## Python syntax for R users
   1. List manipulation
   2. 0-based indexing
   3. Control flow syntax and indentation
   4. for and if
   5. range()
   6. String manipulation and formatting
   7. Dot notation
   8. Python specific data types (tuples, sets, dictionaries)
   9. Functions, lambdas, sorting and filtering


## Python lists and loops

**Problem** Given a list of animal names, access and print the first, third, and last elements, and then print a sub-list containing the second to fourth elements.

In [None]:
# List of animal names
animals = ["cat", "dog", "elephant", "giraffe", "lion", "monkey", "penguin", "zebra"]

# Access and print the first elements and last element
first_animal = animals[0]  # 0-indexing
last_animal = animals[-1]  # negative indexing

# Slice and print a sub-list containing the second to fourth elements
second_to_fourth_animals = animals[1:4]  # Slicing

# Slice and print a sub-list containing the last three elements
last_three_animals = animals[-3:]  # Slicing

# List are mutable, so we can change the value of an element
animals[0] = "tiger"
print(animals)

# List can contain any types
# Same to R, list can contain different types
animals[0] = 1
print(animals)

# Concatenate other list to the end of the list
canadian_animals = ["beaver", "moose"]
# animals = animals + canadian_animals
# animals += canadian_animals
# animals.extend(canadian_animals)
print(animals)

**Problem**: Given a list of random integer values between, describe the list (count, min, max values), count the occurrences of even and odd numbers, and store the counts in separate variables.

In [None]:
# List of random integer values
random_numbers = [23, 17, 41, 6, 33, 45, 2, 19, 39, 12, 27, 22, 30, 4, 10, 40, 48, 36, 7, 1]

# Let's describe the list
print(len(random_numbers))
print(max(random_numbers))
print(min(random_numbers))

In [None]:
# Initialize variables to store counts of even and odd numbers
even_count = 0
odd_count = 0

# Iterate through the list using a for loop
for i in range(len(random_numbers)):
    # Check if the number is even or odd using Logical operator ( ==, !=, >, <, >=, <=, and, or, not)
    if random_numbers[i] % 2 == 0:
        even_count += 1
    else:
        odd_count += 1

# # Iterate through the list using a for loop
# for number in random_numbers: 
#     # Check if the number is even or odd
#     if number % 2 == 0:
#         even_count += 1
#     else:
#         odd_count += 1

## Logical operator R vs Python
* 🔵 R: `&`, `|`, `!`
* 🐍 Python: `and`, `or`, `not`

```python
# Python
True and False # False
1 == 1 and 3 % 2 == 1 # True
```

`and` and `or` are short-circuit operators. This means that the second operand is evaluated only if needed. This is the same behavior as in R with `&&` and `||`.
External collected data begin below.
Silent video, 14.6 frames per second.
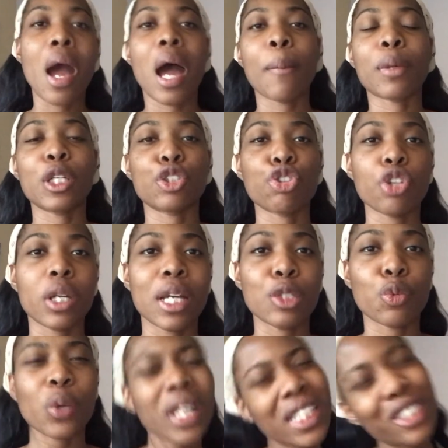I'm going to show you guys
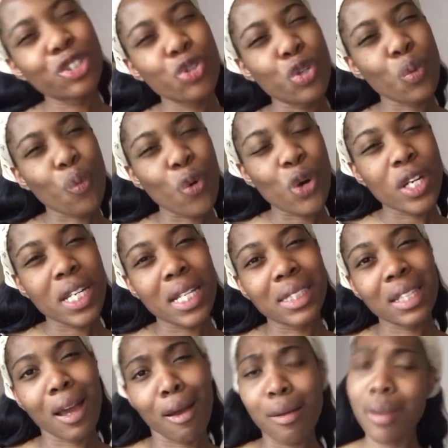what I do in the
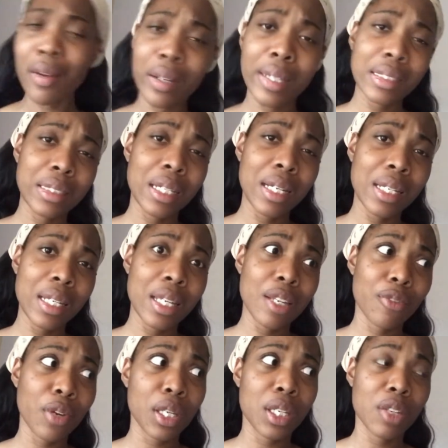mornings, how long I study,
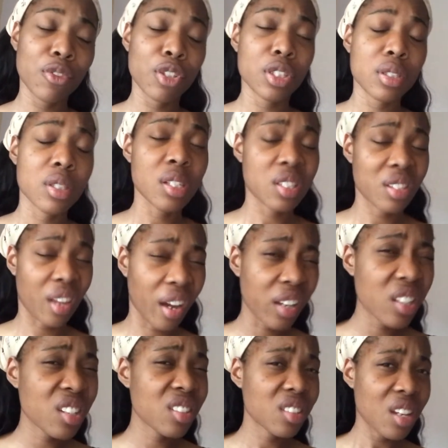if I even decide
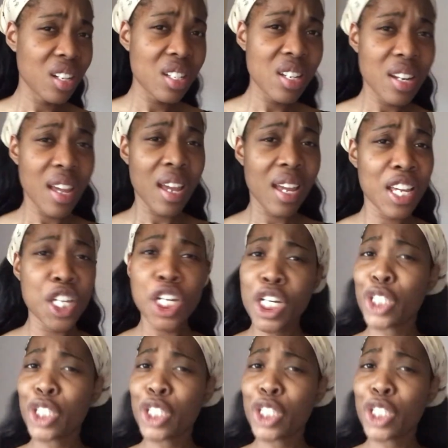to study today.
Important. Priority of operations apply. See [Python operator precedence](https://docs.python.org/3/reference/expressions.html#operator-precedence).

In Python, `&` and `|` are bitwise operators. This means that they operate on the binary representation of the operands. For example, `1 & 3` is `1` because `1` is `01` in binary and `3` is `11` in binary. The result of `&` is `01` which is `1` in decimal. 



In operator R vs Python
* 🔵 R: `%in%`
* 🐍 Python: `in`

```python
# Python
1 in [1, 2, 3] # True
1 in [2, 3, 4] # False
```



## String manipulation

In [None]:
# String creation
greeting = "Hello"
name = "students"

# String concatenation in the form of "Hello, students. Welcome to the Python course!"
message = greeting + ", " + name + ". Welcome to the Python course!"
print(message)

In [None]:
# String formatting using the format method
message = "{}, {}. Welcome to the Python course!".format(greeting, name)
print(message)

In [None]:
# String formatting using f-strings
message = f"{greeting}, {name}. Welcome to the Python course!"
print(message)

In [None]:
# String methods
# Converting string to uppercase
print(greeting.upper())

# Converting string to lowercase
print(greeting.lower())

# Replacing part of a string
message = message.replace("Python", "Python for R programmers")
print(message)

# Splitting a string into a list of words
# R Equivalent to strsplit(message, " ")
words = message.split(" ")
print(words)

# Joining a list of words into a string
# R Equivalent to paste(words, collapse = " ")
print(" ".join(words))

# Stripping leading and trailing whitespace
extra_spaces = "   Hello, world!   "
print(extra_spaces.strip())

## Dot-notation and object-oriented programming

Python is an object-oriented programming language. This means that everything in Python is an object, which has properties and methods that can be accessed using the dot-notation.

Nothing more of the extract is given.